Chapitre F Une journée de Lucien Griffoul

Les journées de la vie de retraité de Lucien Griffoul auraient pu être monotones et répétitives, générant l’ennui, qui bien souvent conduit à la dépression et aux conduites addictives ou suicidaires comme on peut le lire chaque semaine dans la page psychologie de l’Echo de la mode auquel la maman du petit Lucien fut longtemps abonnée, car bien que née à Eybène et mariée à un gars d’Eyvigues elle n’en était pas moins une femme de son temps, moderne et ouverte aux idées nouvelles, y compris en matière d’émancipation féminine, même si le coup de tonnerre de la parution du Deuxième sexe de Simone de Beauvoir en 1949 n’avait eu que peu d’écho sur les pechs du causse d’Eyvigues et de Simeyrol, suscitant seulement la réprobation indignée du curé de Salignac dans ses prêches dominicaux et la mise à l’index immédiate de l’ouvrage impie qui eut l’honneur de figurer sur le panneau d’affichage dédié au sein de l’église bien en vue des fidèles voisinant avec des noms illustres (Voltaire, Sade, Sartre…) ou moins (Vaillant le journal de Pif, par exemple) .
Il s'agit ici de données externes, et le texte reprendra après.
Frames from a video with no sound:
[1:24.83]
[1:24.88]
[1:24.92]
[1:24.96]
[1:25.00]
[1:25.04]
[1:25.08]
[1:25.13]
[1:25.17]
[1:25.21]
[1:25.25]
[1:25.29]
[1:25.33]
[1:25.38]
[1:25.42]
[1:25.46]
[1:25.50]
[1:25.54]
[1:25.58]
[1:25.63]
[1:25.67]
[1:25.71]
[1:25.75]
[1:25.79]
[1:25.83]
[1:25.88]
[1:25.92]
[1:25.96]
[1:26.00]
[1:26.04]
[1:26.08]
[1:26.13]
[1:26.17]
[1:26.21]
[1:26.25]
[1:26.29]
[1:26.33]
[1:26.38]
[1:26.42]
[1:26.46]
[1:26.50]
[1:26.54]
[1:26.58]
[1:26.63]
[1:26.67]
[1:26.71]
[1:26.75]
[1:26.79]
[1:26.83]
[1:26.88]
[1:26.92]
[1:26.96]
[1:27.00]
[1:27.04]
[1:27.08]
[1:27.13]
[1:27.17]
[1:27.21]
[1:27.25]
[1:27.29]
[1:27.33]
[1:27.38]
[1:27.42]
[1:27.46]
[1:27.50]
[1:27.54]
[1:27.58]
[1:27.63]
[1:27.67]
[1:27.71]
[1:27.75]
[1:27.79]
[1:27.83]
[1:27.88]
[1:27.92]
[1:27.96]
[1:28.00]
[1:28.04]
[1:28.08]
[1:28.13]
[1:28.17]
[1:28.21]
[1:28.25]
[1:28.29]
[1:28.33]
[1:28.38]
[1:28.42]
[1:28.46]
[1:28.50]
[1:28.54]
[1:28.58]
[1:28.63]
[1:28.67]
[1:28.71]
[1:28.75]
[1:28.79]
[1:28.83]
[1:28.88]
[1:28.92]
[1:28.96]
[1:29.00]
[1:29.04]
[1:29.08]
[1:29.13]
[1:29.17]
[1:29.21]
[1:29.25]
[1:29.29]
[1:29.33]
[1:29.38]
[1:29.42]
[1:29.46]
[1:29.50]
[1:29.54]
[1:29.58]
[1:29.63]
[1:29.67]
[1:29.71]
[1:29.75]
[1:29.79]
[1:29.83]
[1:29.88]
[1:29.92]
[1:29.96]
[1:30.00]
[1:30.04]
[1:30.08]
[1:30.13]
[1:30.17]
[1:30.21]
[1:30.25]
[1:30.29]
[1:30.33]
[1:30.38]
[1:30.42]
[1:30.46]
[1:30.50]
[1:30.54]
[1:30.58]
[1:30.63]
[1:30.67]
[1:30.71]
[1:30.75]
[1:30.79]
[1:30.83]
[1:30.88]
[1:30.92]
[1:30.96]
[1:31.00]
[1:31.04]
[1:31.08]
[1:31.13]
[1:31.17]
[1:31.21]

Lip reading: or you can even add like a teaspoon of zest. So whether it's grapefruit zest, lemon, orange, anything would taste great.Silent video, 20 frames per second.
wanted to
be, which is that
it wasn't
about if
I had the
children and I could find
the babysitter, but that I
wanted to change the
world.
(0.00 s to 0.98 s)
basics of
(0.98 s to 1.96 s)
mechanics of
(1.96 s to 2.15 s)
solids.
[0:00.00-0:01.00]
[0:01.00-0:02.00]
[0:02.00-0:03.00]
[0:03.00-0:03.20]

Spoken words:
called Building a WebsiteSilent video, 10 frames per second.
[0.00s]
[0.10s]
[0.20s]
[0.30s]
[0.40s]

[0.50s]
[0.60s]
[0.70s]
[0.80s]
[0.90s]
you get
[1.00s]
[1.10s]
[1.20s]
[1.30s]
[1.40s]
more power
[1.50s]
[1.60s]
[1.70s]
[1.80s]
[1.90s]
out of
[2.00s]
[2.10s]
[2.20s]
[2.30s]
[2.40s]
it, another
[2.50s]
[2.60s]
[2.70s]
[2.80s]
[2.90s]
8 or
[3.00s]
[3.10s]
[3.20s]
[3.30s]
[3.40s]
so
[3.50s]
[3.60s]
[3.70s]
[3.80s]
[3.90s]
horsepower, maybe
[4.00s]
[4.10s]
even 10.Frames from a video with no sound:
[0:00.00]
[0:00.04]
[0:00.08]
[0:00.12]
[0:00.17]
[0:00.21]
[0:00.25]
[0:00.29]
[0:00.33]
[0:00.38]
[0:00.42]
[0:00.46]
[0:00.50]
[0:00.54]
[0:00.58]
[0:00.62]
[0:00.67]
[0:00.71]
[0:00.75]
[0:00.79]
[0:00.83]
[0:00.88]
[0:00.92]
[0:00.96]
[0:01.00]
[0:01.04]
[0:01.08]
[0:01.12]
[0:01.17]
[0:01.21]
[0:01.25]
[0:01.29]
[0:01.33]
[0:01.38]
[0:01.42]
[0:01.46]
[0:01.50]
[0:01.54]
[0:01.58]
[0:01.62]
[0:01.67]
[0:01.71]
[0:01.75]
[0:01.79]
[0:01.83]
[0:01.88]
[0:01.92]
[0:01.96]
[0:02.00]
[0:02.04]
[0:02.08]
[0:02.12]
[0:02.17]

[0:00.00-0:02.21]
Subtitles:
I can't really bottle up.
Lucien donc échappa à l’ennui à la dépression et se déprit fort aisément d’une addiction au travail résultant de 45 ans de vie professionnelle intense. Il faut dire que Lucien avait bien préparé sa retraite. Tout misogyne et misanthrope qu’il fût, il avait su se créer un réseau de relations, sinon d’amis, par une fréquentation déjà ancienne et assidue de quelques débits de boisson.

C’est pourquoi Lucien se levait tard, vers les onze heures le matin.Il ouvrait la fenêtre du studio pour dissiper l’odeur de tabac froid oppressante et faisait réchauffer le café de la veille dans son antique cafetière en fer émaillé qu’il tenait de ses parents . Puis s’il avait eu la veille la présence d’esprit de se dévêtir avant que de scoucher il cherchait ses vêtements et se rhabillait. Sinon c’était autant de temps de gagné. Il avalait son café et sortait sans attendre pour se rendre au café de la Place où il avait ses habitudes du matin. Il s’installait toujours à la même table et on lui apportait son premier pastis avec le journal local dont il commençait la lecture par la rubrique nécrologique qui lui arrachait des ricanements silencieux des moues de dégoût ou des commentaires inaudibles.Avec le deuxième pastis il faisait un loto ou un tiercé. A ce moment s’il trouvait un camarade la séquence apéritif tiercé pouvait se prolonger jusqu’à heures.

Après quoi il fallait bien rentrer pour se sustenter un peu.L’après-midi alternait sieste et lecture ou relecture de l’Essor Sarladais auquel il était abonné. Puis il était temps de rejoindre le boulodrome pour une partie de pétanque ; il faisait équipe avec son voisin Marcello ; la suite c’était apéro de nouveau d’abord au club des boulistes puis au bar du Joyeux Cochonnet puis chez les uns ou les autres et cela pouvait se terminer à une heure tardive dans son petit studio avec deux ou trois rescapés de la tournée nocturne. On parlait haut et fort parfois on s’engueulait. Les voisins protestaient notamment les deux polonais qui travaillant de jour tentaient de dormir la nuit. Mais Lucien savait comment les calmer : il sortait la vodka et les conviait à se joindre à leur joyeuse bande. Enfin ce n’était pas ainsi tous les soirs la plupart du temps il rentrait seul et relisait quelques poèmes du docteur Boissel dans une vieille édition d’avant-guerre qu’il avait toujours vue dans la maison familiale à Eyvigues.